Living With Us
- Make a Payment
- 2017 Rent Review Consultation
- Problems Paying Rent
- Rights and Responsibilities
- Anti-Social Behaviour
- Management of Estates
- Service Complaints & Compliments
- Household Changes: Succession, Assignation & Lodgers
- Changes to Your Home: Improvments & Adaptations
- Home Contents Insurance
- Ending Your Tenancy
Make a Payment
Our rents are due to be paid on or before the 28th day of each month and are charged monthly in advance – this means for example that the April rent is due to be paid by the 28th March.
For convenience, we offer a number of different ways to make payments:
- Direct Debit – This is the simplest way to make a regular payment like rent. It saves time, is convenient and gives you greater control over your money. Call us on 01555 665316 to find out more about setting up a Direct Debit.
- Bank Standing Order – We can provide a form for you to give to your bank to set up a regular payment.
- Allpay Rent Payment Card – You can use this to make payments at any Post Office by cash, cheque or debit card. You can use the card to pay at Payzone using cash or debit card and at all participating e-pay outlets by cash only.
- Online Payments – If you have an Allpay Rent Payment Card, payment can be made at www.allpayments.net or you can phone the Allpay payment line on 0844 557 8321 to make your payment by debit card.
- By Post – You can send a cheque to our offices at 99 High Street, Lanark, ML11 7LN – please attach a note with your name and address. Please do not send cash through the post.
- By Phone – Call us on 01555 665316 to make your payment using a debit card, or to set up a Direct Debit.
- Housing Benefit – We can help you apply for Housing Benefit. If you qualify for Housing Benefit you can have it paid direct to us for convenience. If the Housing Benefit you receive is less than the rent you are required to pay, you must arrange to pay the difference to us using one of the methods above.
2017 Rent Review Consultation
From 28 March 2018 we plan to increase rents by 4.9% in order to fund our activities over next financial year.
We have written to all tenants with details of how this will affect the amount they currently pay. We have also published a “2018-19 Rent Consultation – Have your Say” newsletter which is available below for download.
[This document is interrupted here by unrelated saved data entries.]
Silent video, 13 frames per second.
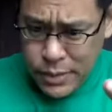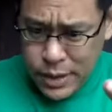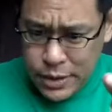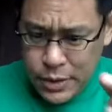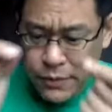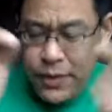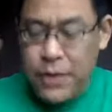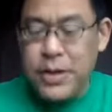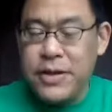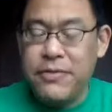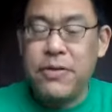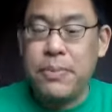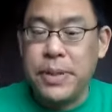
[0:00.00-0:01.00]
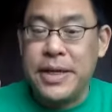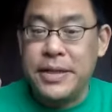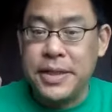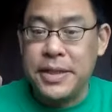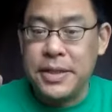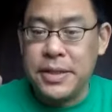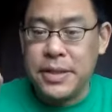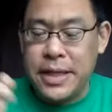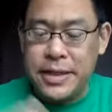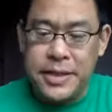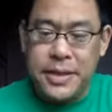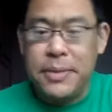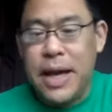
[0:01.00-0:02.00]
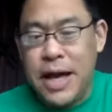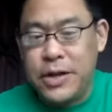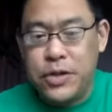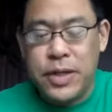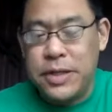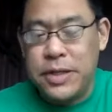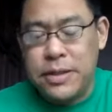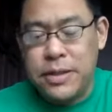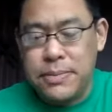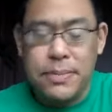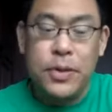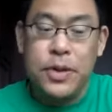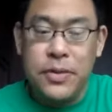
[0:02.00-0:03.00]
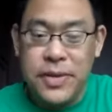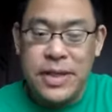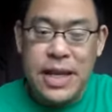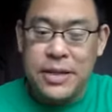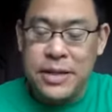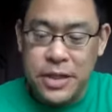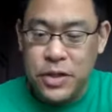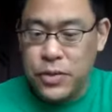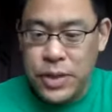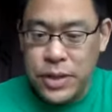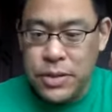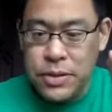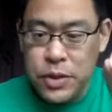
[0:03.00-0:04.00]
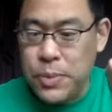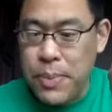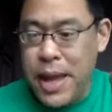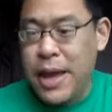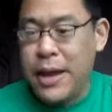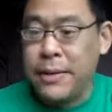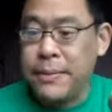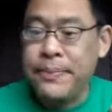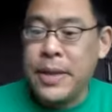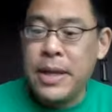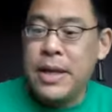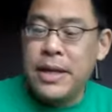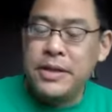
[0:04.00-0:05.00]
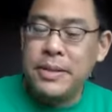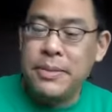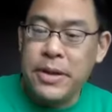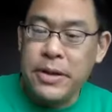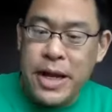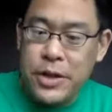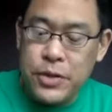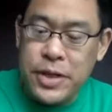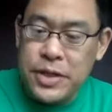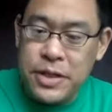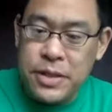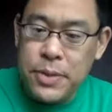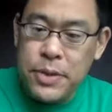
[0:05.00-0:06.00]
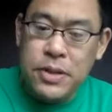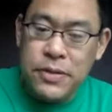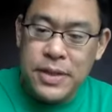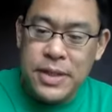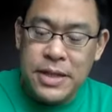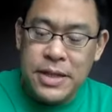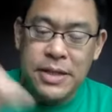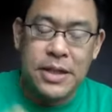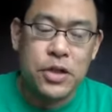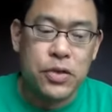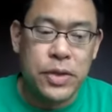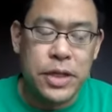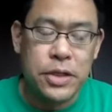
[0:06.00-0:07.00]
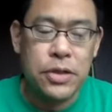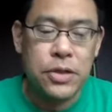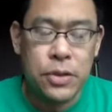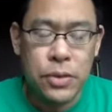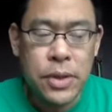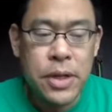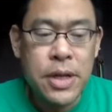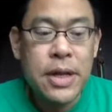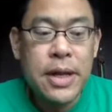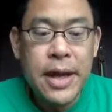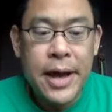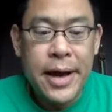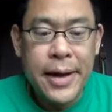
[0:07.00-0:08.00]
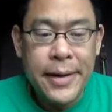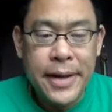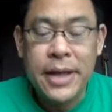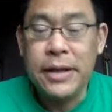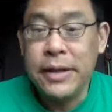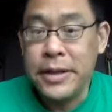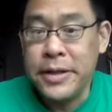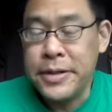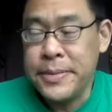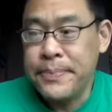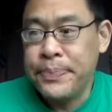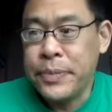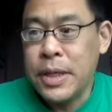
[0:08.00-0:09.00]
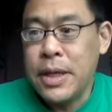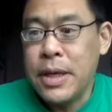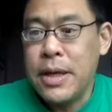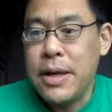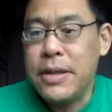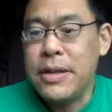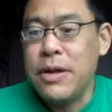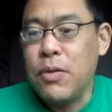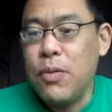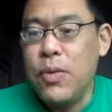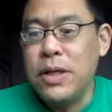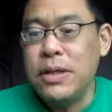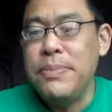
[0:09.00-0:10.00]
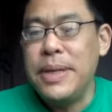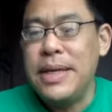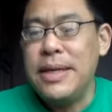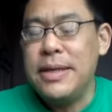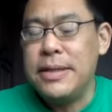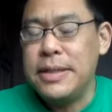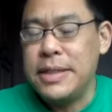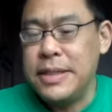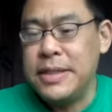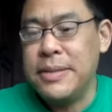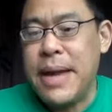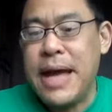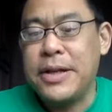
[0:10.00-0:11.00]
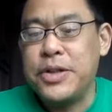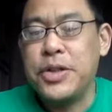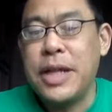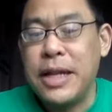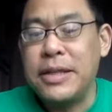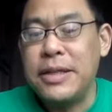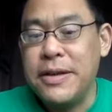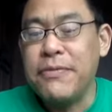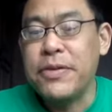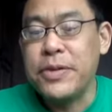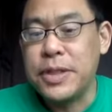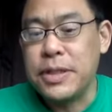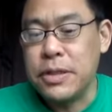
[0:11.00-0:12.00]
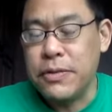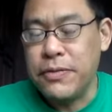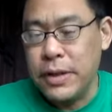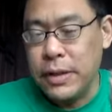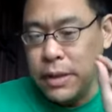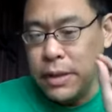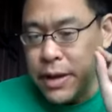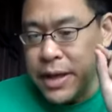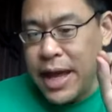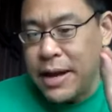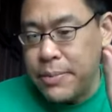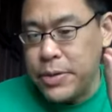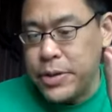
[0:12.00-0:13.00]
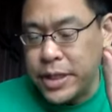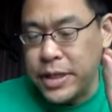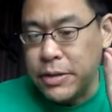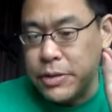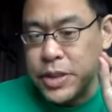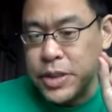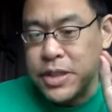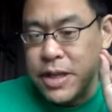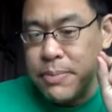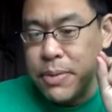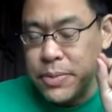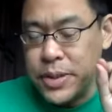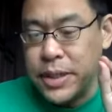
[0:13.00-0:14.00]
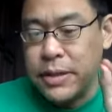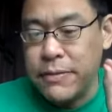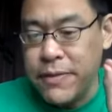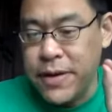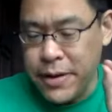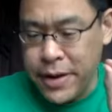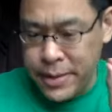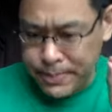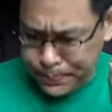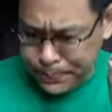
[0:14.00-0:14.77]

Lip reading: to very different places, like some guy traces most of his ancestry to Japan, some other guy traces most of his ancestry to England, there will be systematic genetic differences. So if you look at a particular SNP or particular variant,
Our rents are the second lowest for all rural housing associations in Scotland. Last year 98% of tenants told us that they either never (93.2%) or occasionally (4.8%) experienced difficulties in affording to pay their rent. Over the same period, 93% of tenants told us that their rent represented value for money when compared to the service they receive from us.
We are currently consulting with tenants on this proposed increase and we have asked tenants to let us know their views by 26 January 2018. Our Management Committee will make a final decision in February 2018 when the results of this consultation are known.
Problems Paying Rent
Our tenants and shared owners should contact us as soon as they experience difficulties in being able to afford making rent payments. We can check your entitlement to Housing Benefit/Universal Credit, provide advice and assist you with form-filling. We can also arrange for you to meet with a Money Advisor who will help you organise the repayment of rent arrears and any other debts you may have. The Money Advisor will also provide Benefit entitlement advice.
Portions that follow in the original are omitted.